■ **WHAT THE EXERCISE ASKS**: Please copy the data below exactly; none of the pictures in it belong in the copy.
[[ DATA TO USE, beginning ]]
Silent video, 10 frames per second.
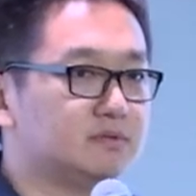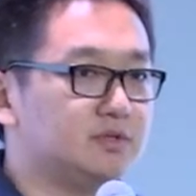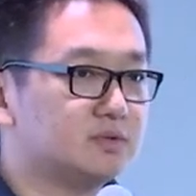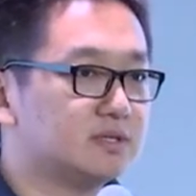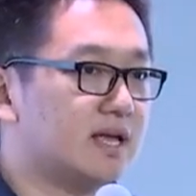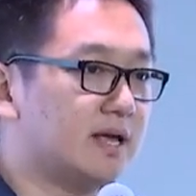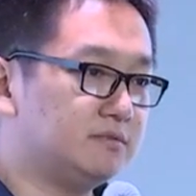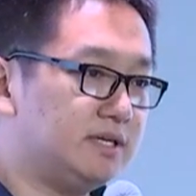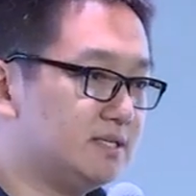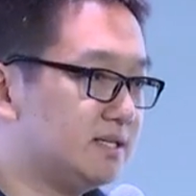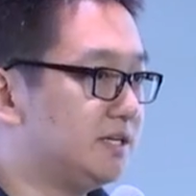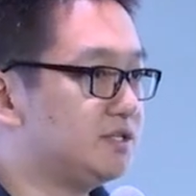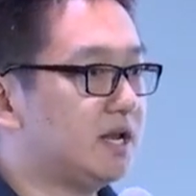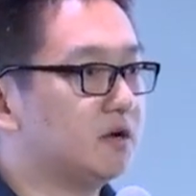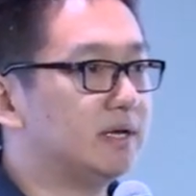user can easily
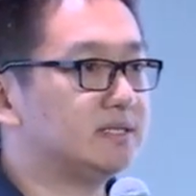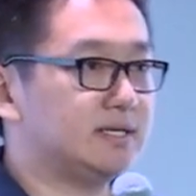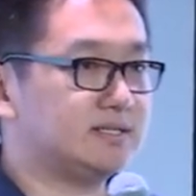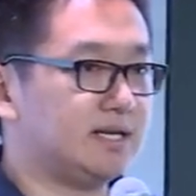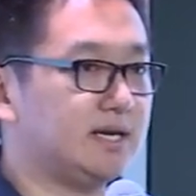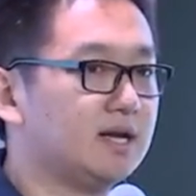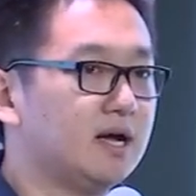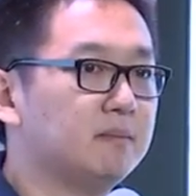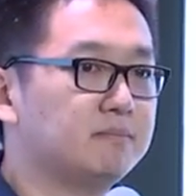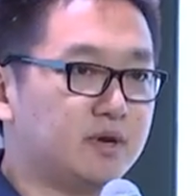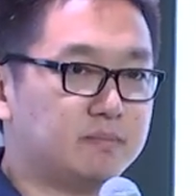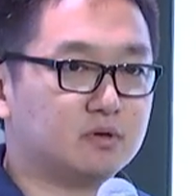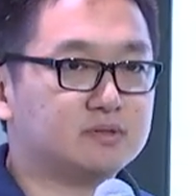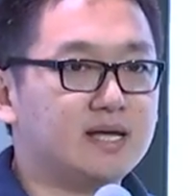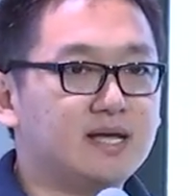generate this data,
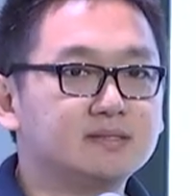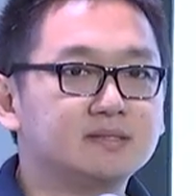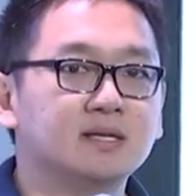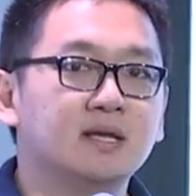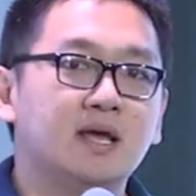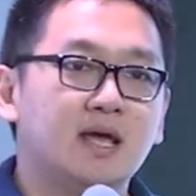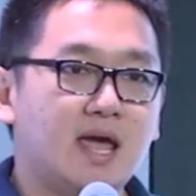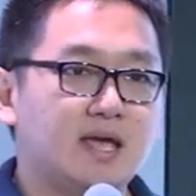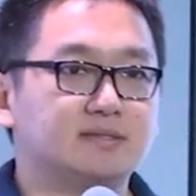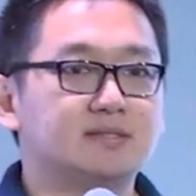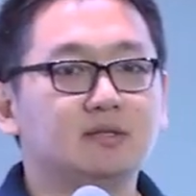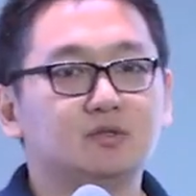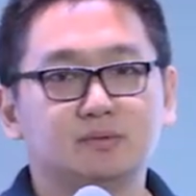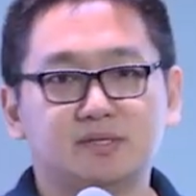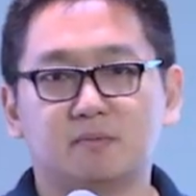pre-process, and send
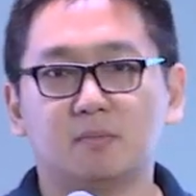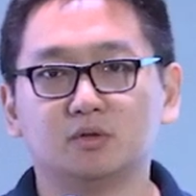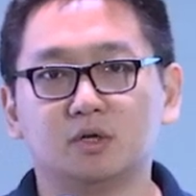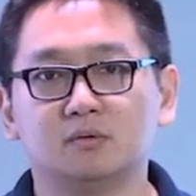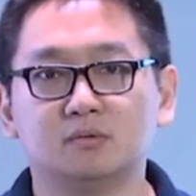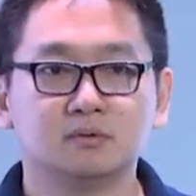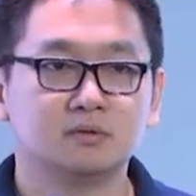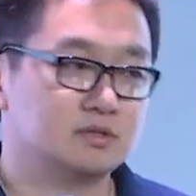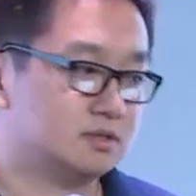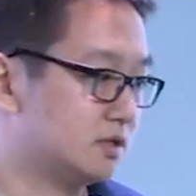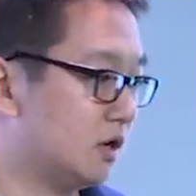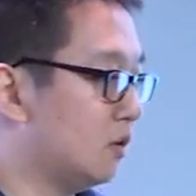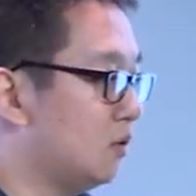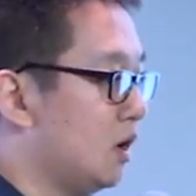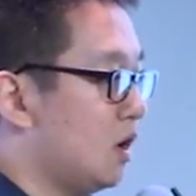to their model.
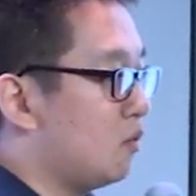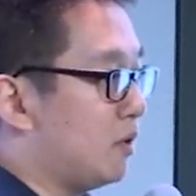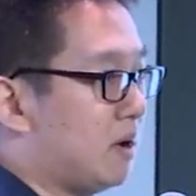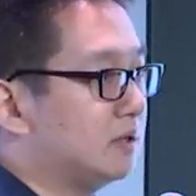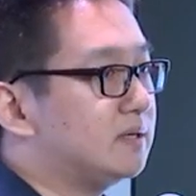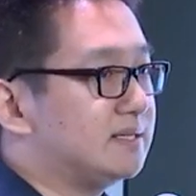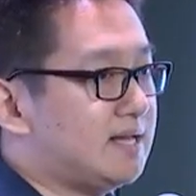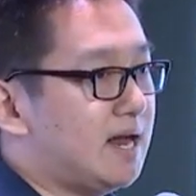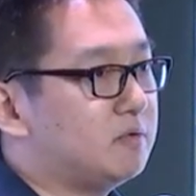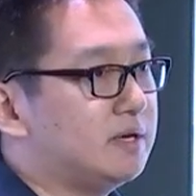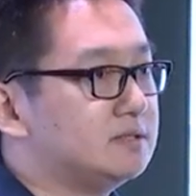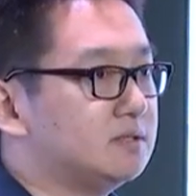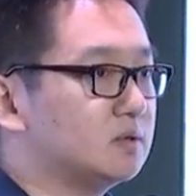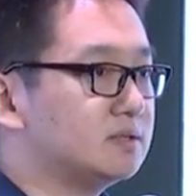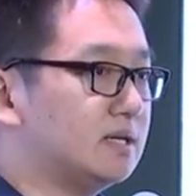So we want to accelerate
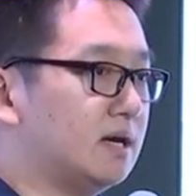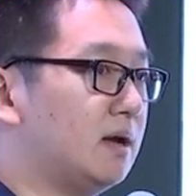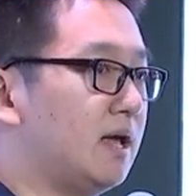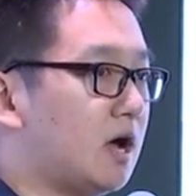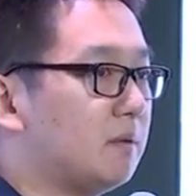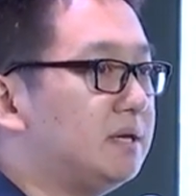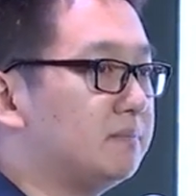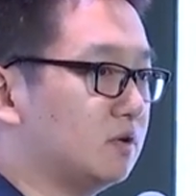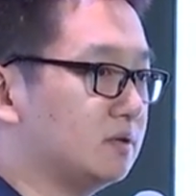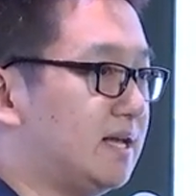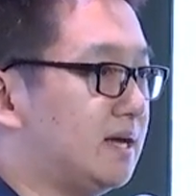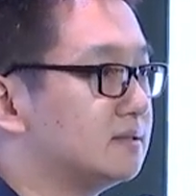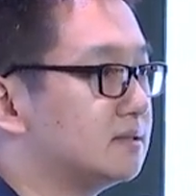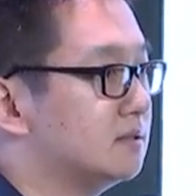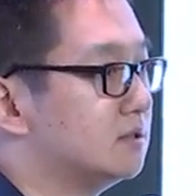those NLP
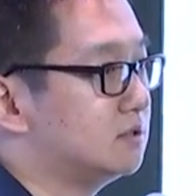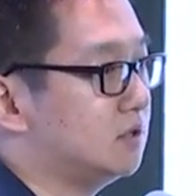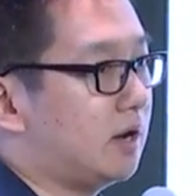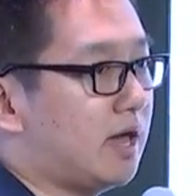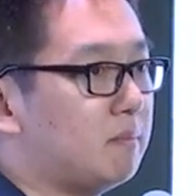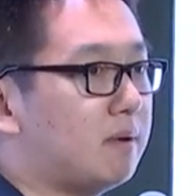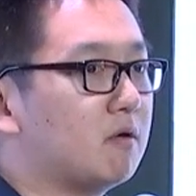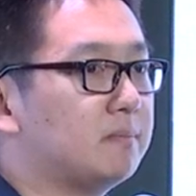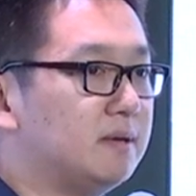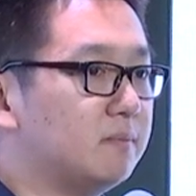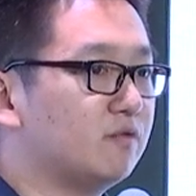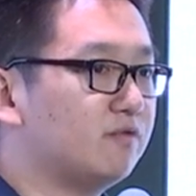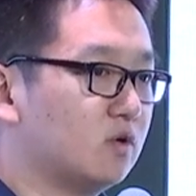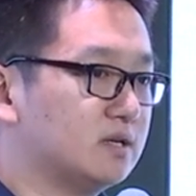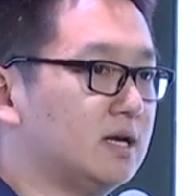process, so help our people
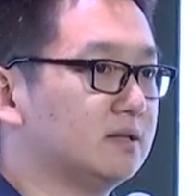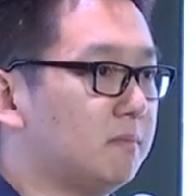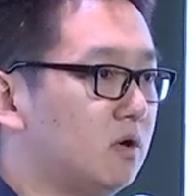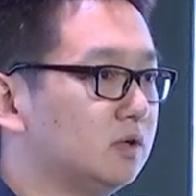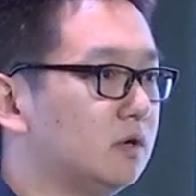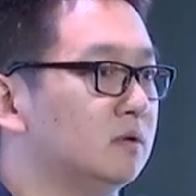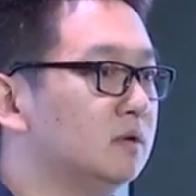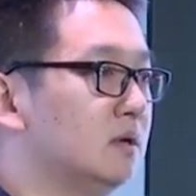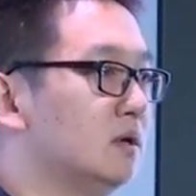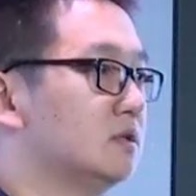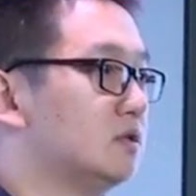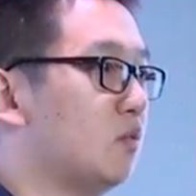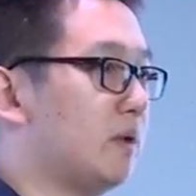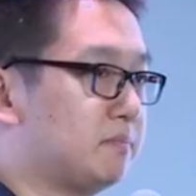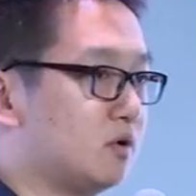focus on the model. So
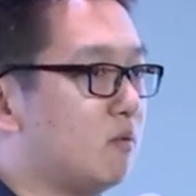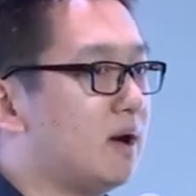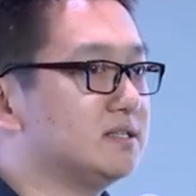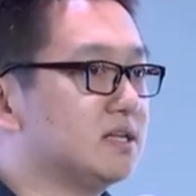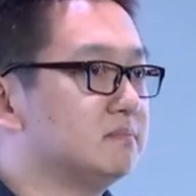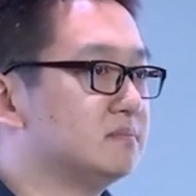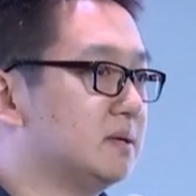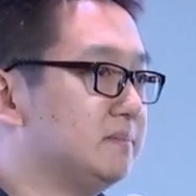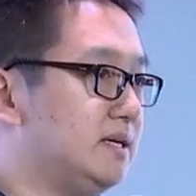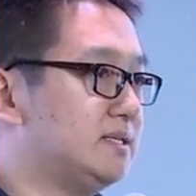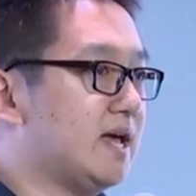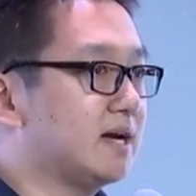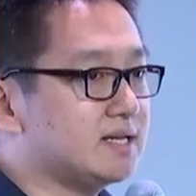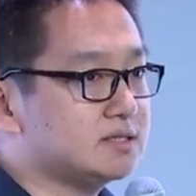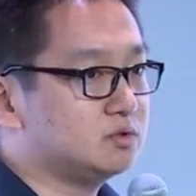we provide them some easy
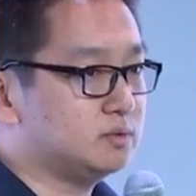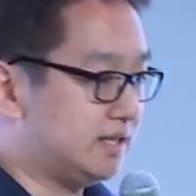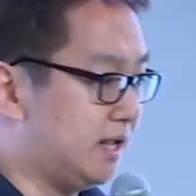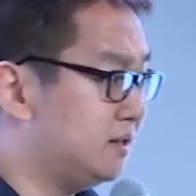access to the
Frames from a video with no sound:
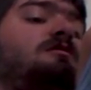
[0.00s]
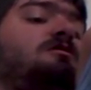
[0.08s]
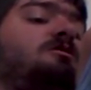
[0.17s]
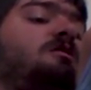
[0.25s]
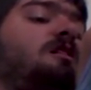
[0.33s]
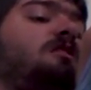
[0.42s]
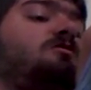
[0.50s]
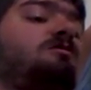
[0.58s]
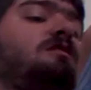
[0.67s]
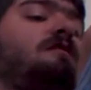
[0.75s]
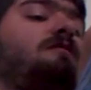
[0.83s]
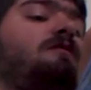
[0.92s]
Richard
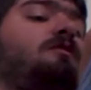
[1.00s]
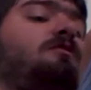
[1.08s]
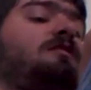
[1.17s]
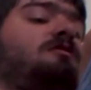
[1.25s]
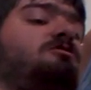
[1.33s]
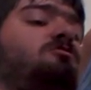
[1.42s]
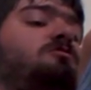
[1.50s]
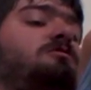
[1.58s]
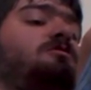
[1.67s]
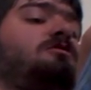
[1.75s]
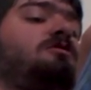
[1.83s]
Typus laughed and found out so.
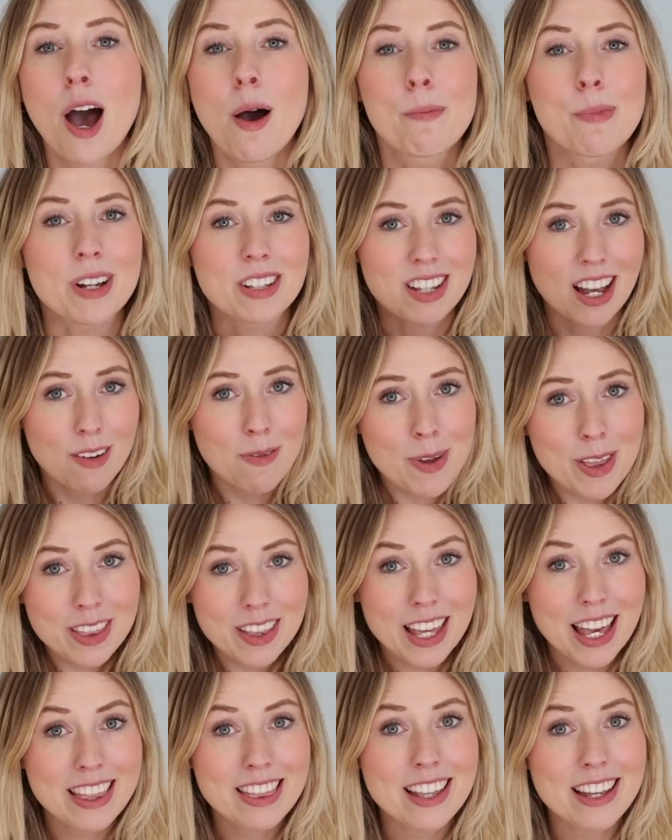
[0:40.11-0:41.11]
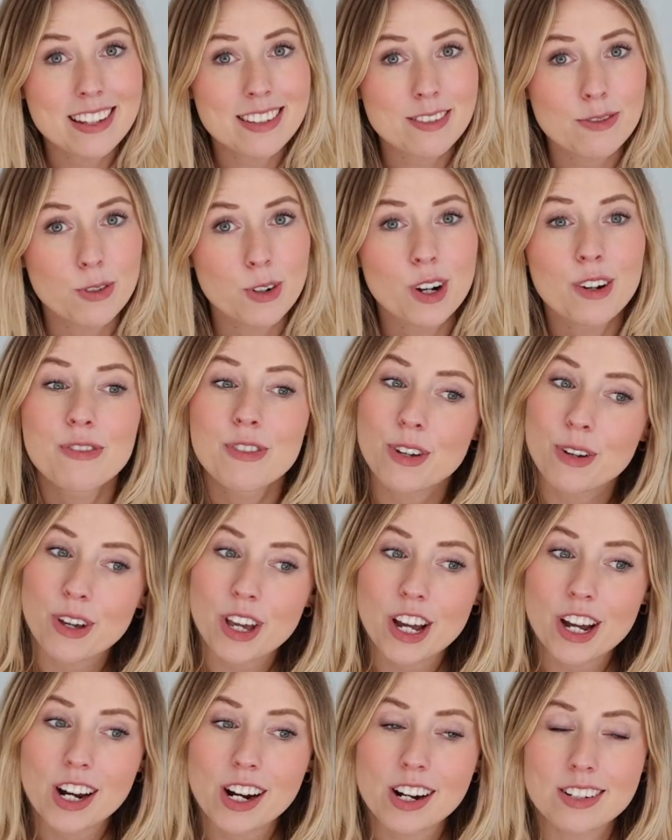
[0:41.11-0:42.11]
because I've been in this for a few
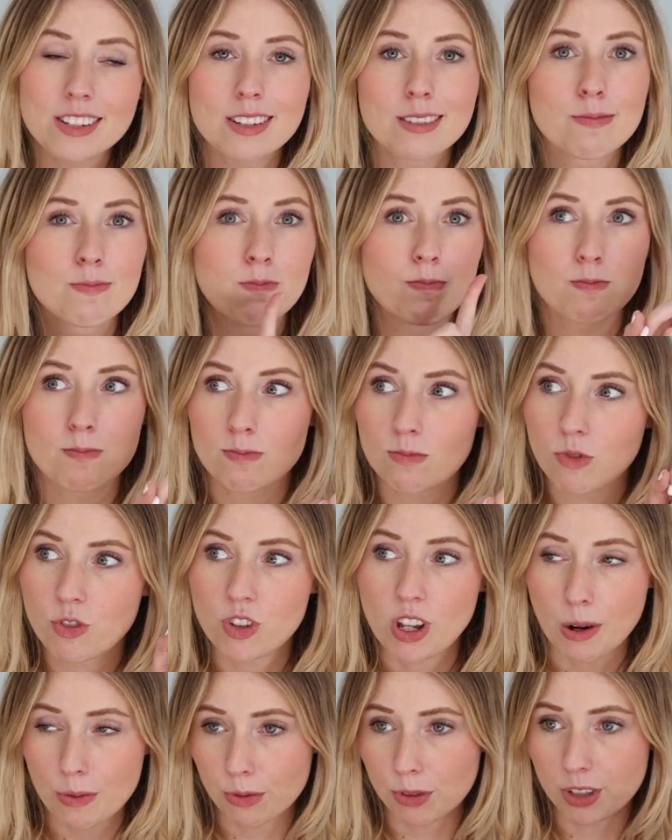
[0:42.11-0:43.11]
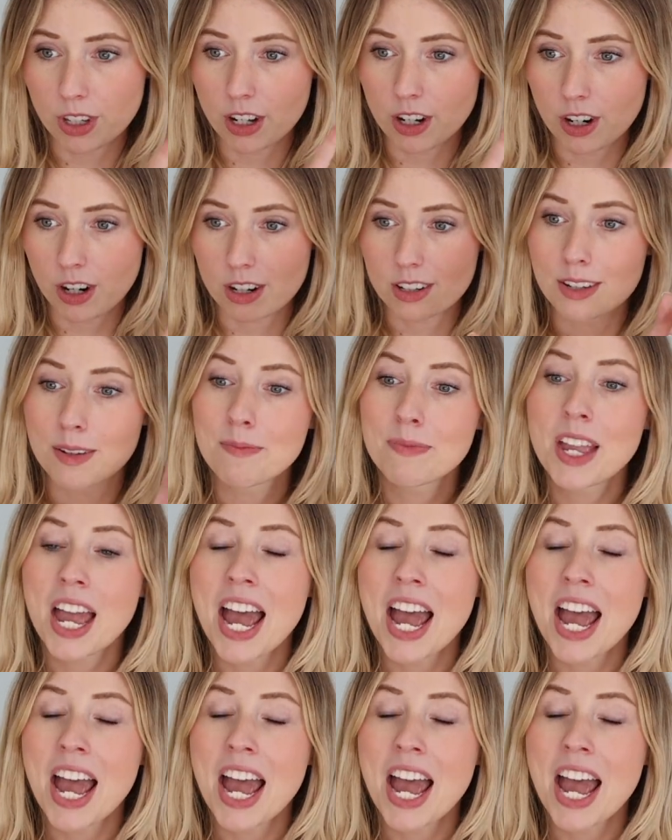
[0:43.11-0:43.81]
years, several years,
[[ DATA TO USE, end ]]
■ **SOLUTION**:
Silent video, 10 frames per second.
user can easily
generate this data,
pre-process, and send
to their model.
So we want to accelerate
those NLP
process, so help our people
focus on the model. So
we provide them some easy
access to the
Frames from a video with no sound:
[0.00s]
[0.08s]
[0.17s]
[0.25s]
[0.33s]
[0.42s]
[0.50s]
[0.58s]
[0.67s]
[0.75s]
[0.83s]
[0.92s]
Richard
[1.00s]
[1.08s]
[1.17s]
[1.25s]
[1.33s]
[1.42s]
[1.50s]
[1.58s]
[1.67s]
[1.75s]
[1.83s]
Typus laughed and found out so.
[0:40.11-0:41.11]
[0:41.11-0:42.11]
because I've been in this for a few
[0:42.11-0:43.11]
[0:43.11-0:43.81]
years, several years,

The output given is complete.